El duque que estremece
Esta selección de las Máximas de La Rochefoucauld prueba la vigencia y el genio de un hombre que no creía en esa bondad tan ecuménica que la gente suele atribuirle a la condición humana.
Consistente en una breve selección de las célebres Máximas de La Rochefoucauld, este delgadísimo volumen transmite más sabiduría que las obras completas de decenas y decenas de escritores contemporáneos, más humor que la Biblia completa, más desparpajo que los cientos de entrevistas que han concedido los genios de la provocación, y, bueno, muchas más dosis de cinismo, ingenio e insolencia de las que el hombre común ha sido capaz de desarrollar en millones de años de evolución. La Rochefoucauld escribía con una pluma afilada, lo que no es sólo un decir metafórico, puesto que el ocurrente, lascivo y despiadado autor vivió entre los años 1613 y 1680.

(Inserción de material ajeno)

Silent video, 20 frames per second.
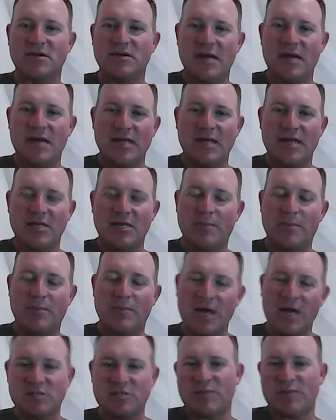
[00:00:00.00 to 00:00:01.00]
So the
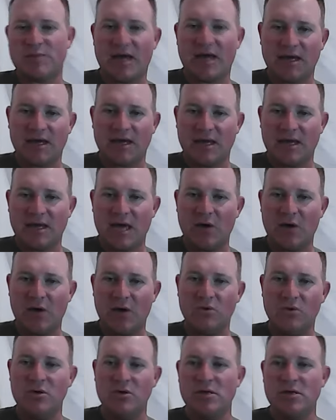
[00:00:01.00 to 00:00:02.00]
bounce back, how
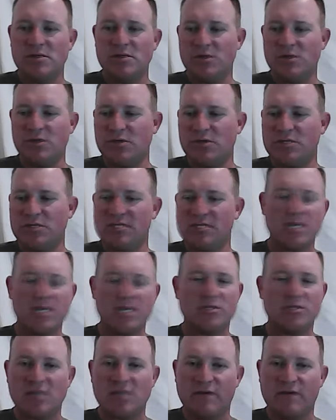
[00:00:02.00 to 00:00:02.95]
do you just get yourself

François VI, duque de La Rochefoucauld, tuvo una existencia enmarcada entre la procreación, la espada, la intriga y los amoríos. Se casó con Andree de Vivonne a los 15 años; con ella tuvo cuatro hijos y tres hijas. Participó en varias de las campañas bélicas importantes de su época –en una de ellas, en París, resultó gravemente herido– y conspiró contra el hombre más poderoso del momento, el temi- ble cardenal Richelieu. La osadía le costó relativamente poco: ocho días de reclusión en La Bastilla. Luego de ello fue exiliado por un par de años en Verteuil, el feudo familiar, y allí subsistió bajo un supuesto retiro de la mundanidad. A la par, cultivó la amistad de un distinguido círculo intelectual de damas compuesto por madame de Sevigne, madame de Sable y madame de Lafayette, y ya de vuelta en París retomó las actividades favoritas de los aristócratas de su época: el cambulloneo y los líos de faldas. También escribió un retrato de sí mismo bastante cómico y unas Memorias que desgraciadamente aún no he leído. Pero la posteridad, la fama de inmortal, la alcanzó con sus insuperables Máximas.
Sobre la pasión, el amor y los celos es una selección de las Máximas traducida por Rafael Gumucio. Aquí se leen verdades que pueden alcanzar carácter universal (“Prometemos en la medida de nuestras esperanzas, y cumplimos en la medida de nuestros miedos”), arbitrariedades que, aun así, no dejan de ofrecer una buena cuota de sentido común (“Si se juzga el amor por sus efectos, es difícil no concluir que se parece más al odio que a la amistad”), advertencias valiosas (“La mejor manera de ser engañado es creerse más inteligente que el resto”) y filosofismos profundos (“La violencia que nos hacemos para mantenernos fieles no es mucho mejor que una infidelidad”). Las visiones descarnadas que despiertan en el duque los intentos humanos por hacer el bien abundan, y una de mis preferidas es la que sigue: “Nuestros actos más hermosos nos darían vergüenza si el resto del mundo supiera los motivos que los engendraron”.
Sobra decir que La Rochefoucauld no creía en esa bondad tan ecuménica que la gente suele atribuirle a la condición humana. Pero a la vez es cierto que en sus aforismos rezuma una peculiar clase de bonhomía, un entendimiento cabal hacia lo débiles que somos ante nuestras pasiones, en especial las carnales. No obstante, el autor mantenía códigos de comportamiento, y es ahí, al revelárnoslos, cuando surge el moralista. La envidia, por ejemplo, lo sacaba de quicio: “Somos capaces de enorgullecernos de las más criminales pasiones, pero la envidia es una pasión tan tímida y vergonzosa que no nos atrevemos nunca a confesarla del todo”. “Los celos son de alguna manera justos porque intentan conservar un bien que nos pertenece, o que creemos nos pertenece, mientras que la envidia es sólo el furor de no soportar el bien ajeno”.
La publicación de este libro indispensable vuelve a resaltar la vigencia de un genio del aforismo del siglo XVII, un tipo que, comparado con los gigantes del género veloz de cualquier época, obsequia una calidez, una risilla o un estremecimiento que no son comunes en todos los grandes cultores de la frase corta, punzante y en ocasiones aniquiladora.